En effet, la séparation entre l’homme et l’animal est totale, faute d’une langue commune (de là les titres des trois ensembles). Comment échanger ? La chienne accompagne l’homme — le père de la narratrice — et « suit son regard », sa salive soigne les écorchures ; dans une scène nocturne, cette narratrice imagine que le sanglier aveuglé par des phares, immobile, « rêve », et elle « baisse la vitre pour lui parler à l’oreille / il [l’]écoute sans bouger » ; fiction, le fossé restant infranchissable. Les liens entre l’homme et l’animal s’opèrent par le toucher, le regard, les sons ; alors les mots sont « inutiles dérisoires / qui disent moins que les battements de cils », et si l’on accepte de l’animal « l’incapacité de parler avec la bouche » on sait aussi que « les yeux parfois en disent plus long ». La narratrice fait plus qu’écouter les martinets (« souffle siffle son aigu »), elle voudrait « parler la langue des swifts », langue de la liberté de ceux qui volent. L’écriture ne fait qu’accroître le silence entre l’homme et l’animal, non seulement parce que la chienne, par exemple, ignore que « quelque chose est écrit », mais le papier « absorbe en vrac » les mots. Que reste-t-il, sinon l’illusion de pouvoir fonder une autre langue ? Et par quel moyen ? « Je l’approche dans le vent ». Cette recherche à partir de ce que, par nature, on ne peut saisir, apparaît également dans la tentative de sortir du silence avec l’homme à la chienne, le père.
enfoncés dans le silence
nous marchons côte à côte
à chercher des mots dans le vent
La séparation est analogue à celle d’avec tout animal, cependant d’une autre nature puisque rien n’empêche les paroles de circuler.

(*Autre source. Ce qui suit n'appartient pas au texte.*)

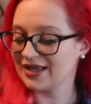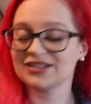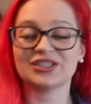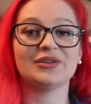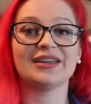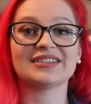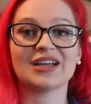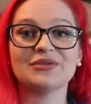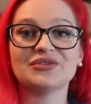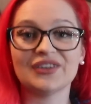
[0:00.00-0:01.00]
So yes,
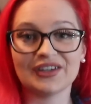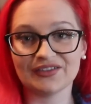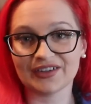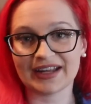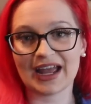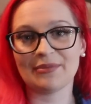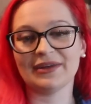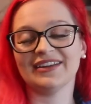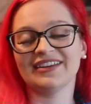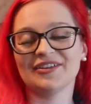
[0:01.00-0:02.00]
I was very, very
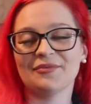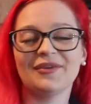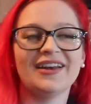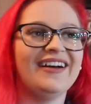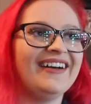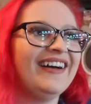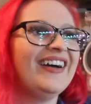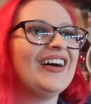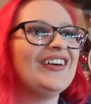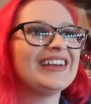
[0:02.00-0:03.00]
happy. And um, when,
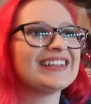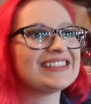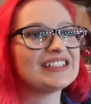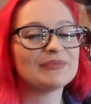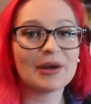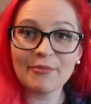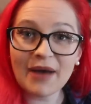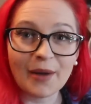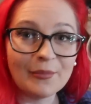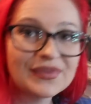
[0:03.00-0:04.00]
I, when I said to Mum,
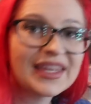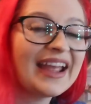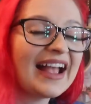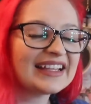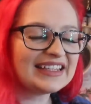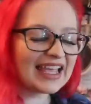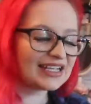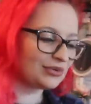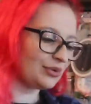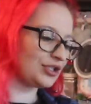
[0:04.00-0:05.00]
Mum,
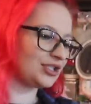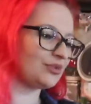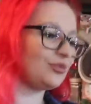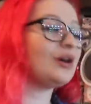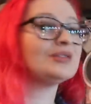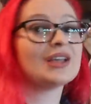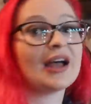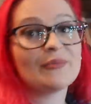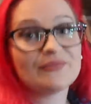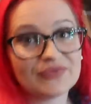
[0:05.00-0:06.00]
guess what? She said, what? I was like,
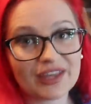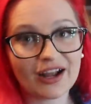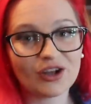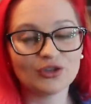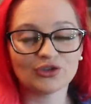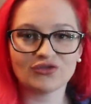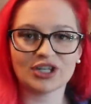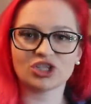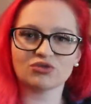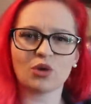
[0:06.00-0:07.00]
I got your dress.
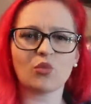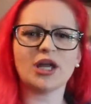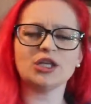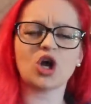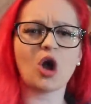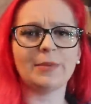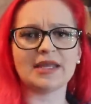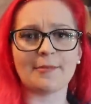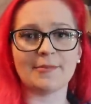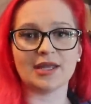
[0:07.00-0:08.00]
She was like, why are you
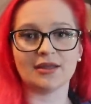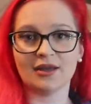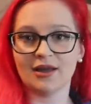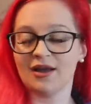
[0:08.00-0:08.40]
copying me?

La narratrice « ne veut pas le silence mais le fuir », sans que ce qui éloigne, dont le lecteur ne saura rien, soit surmonté ; le silence entre eux, sans doute ancien, ne pourrait être rompu que par le père : « j’ai attendu que tu parles ce jour-là » — souvenir d’une rencontre où il est resté mutique, et il a refusé tout échange réel jusqu’à sa disparition ; parfois « on ne parle pas la même langue / dans la même langue ». Il faudrait retrouver « quelque chose comme une intonation de langue oubliée », croire qu’il existe une « langue des temps anciens », « enfouie », qui pourrait renaître, et la narratrice revient au mythe, rassurant, d’une langue antérieure aux mots, langue adamique « accrochée à l’odeur / au bruit au vent », susceptible d’être comprise pour tout être vivant.
Peut-on échapper à « l’emprise du silence » qui a dans le livre pour corollaire la solitude et la peur ; dans la maison, seuls les bruits extérieurs prouvent l’existence d’autrui. À la nature où vivent faon, sanglier, martinet, etc., sont opposés le vide, la mort avec les images de la tombe, des ossements comme si, le plus souvent, il n’y avait « plus moyen de fuir », puisque l’« on parle une langue sans savoir avec qui ». Le dernier vers, « le ciel est vide », précède l’image de la « voile noire », signe de la mort de celui qu’Yseut attend en vain.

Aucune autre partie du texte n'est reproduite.